_Records supplied_:
————————
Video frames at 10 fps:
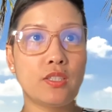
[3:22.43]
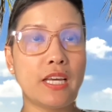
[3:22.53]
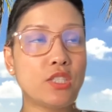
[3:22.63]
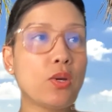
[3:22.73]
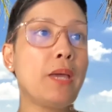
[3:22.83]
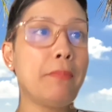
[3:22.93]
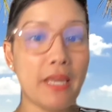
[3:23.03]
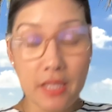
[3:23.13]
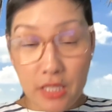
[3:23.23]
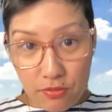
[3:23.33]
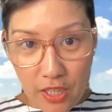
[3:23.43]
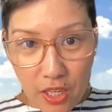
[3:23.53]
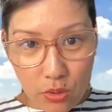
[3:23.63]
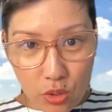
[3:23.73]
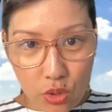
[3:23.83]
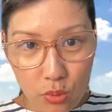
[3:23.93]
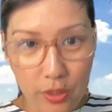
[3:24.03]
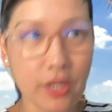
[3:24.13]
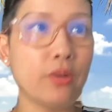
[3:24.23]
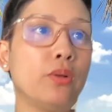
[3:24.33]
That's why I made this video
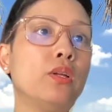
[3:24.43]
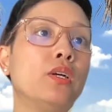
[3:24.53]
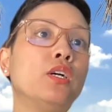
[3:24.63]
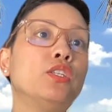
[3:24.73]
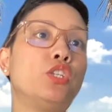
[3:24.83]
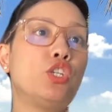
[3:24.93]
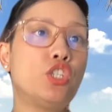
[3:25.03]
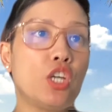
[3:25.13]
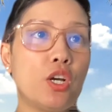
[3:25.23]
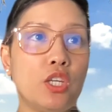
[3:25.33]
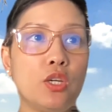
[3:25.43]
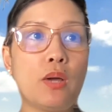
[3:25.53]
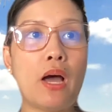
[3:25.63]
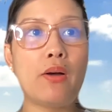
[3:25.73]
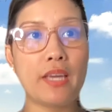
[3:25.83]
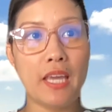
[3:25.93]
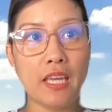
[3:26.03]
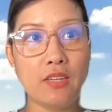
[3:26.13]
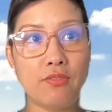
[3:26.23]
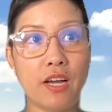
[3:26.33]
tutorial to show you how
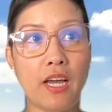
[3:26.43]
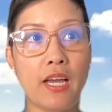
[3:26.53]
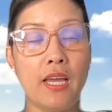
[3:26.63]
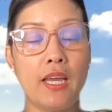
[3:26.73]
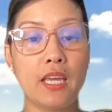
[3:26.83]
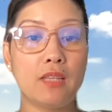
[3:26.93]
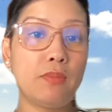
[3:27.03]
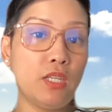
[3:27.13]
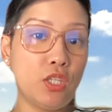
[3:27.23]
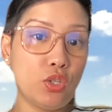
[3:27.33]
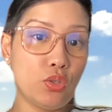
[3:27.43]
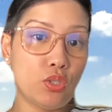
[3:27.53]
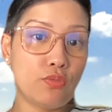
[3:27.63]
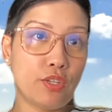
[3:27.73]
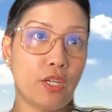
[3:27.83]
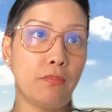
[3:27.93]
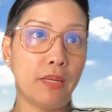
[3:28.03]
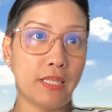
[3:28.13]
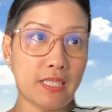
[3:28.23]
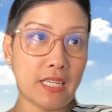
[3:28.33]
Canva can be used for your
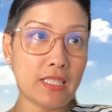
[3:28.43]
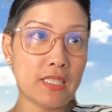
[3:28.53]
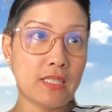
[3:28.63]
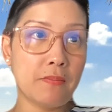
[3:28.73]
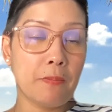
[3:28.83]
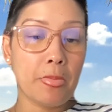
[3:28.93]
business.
————————
If an entry holds a picture, skip the picture and print the rest of the data exactly.

_Exercise output_:
Video frames at 10 fps:
[3:22.43]
[3:22.53]
[3:22.63]
[3:22.73]
[3:22.83]
[3:22.93]
[3:23.03]
[3:23.13]
[3:23.23]
[3:23.33]
[3:23.43]
[3:23.53]
[3:23.63]
[3:23.73]
[3:23.83]
[3:23.93]
[3:24.03]
[3:24.13]
[3:24.23]
[3:24.33]
That's why I made this video
[3:24.43]
[3:24.53]
[3:24.63]
[3:24.73]
[3:24.83]
[3:24.93]
[3:25.03]
[3:25.13]
[3:25.23]
[3:25.33]
[3:25.43]
[3:25.53]
[3:25.63]
[3:25.73]
[3:25.83]
[3:25.93]
[3:26.03]
[3:26.13]
[3:26.23]
[3:26.33]
tutorial to show you how
[3:26.43]
[3:26.53]
[3:26.63]
[3:26.73]
[3:26.83]
[3:26.93]
[3:27.03]
[3:27.13]
[3:27.23]
[3:27.33]
[3:27.43]
[3:27.53]
[3:27.63]
[3:27.73]
[3:27.83]
[3:27.93]
[3:28.03]
[3:28.13]
[3:28.23]
[3:28.33]
Canva can be used for your
[3:28.43]
[3:28.53]
[3:28.63]
[3:28.73]
[3:28.83]
[3:28.93]
business.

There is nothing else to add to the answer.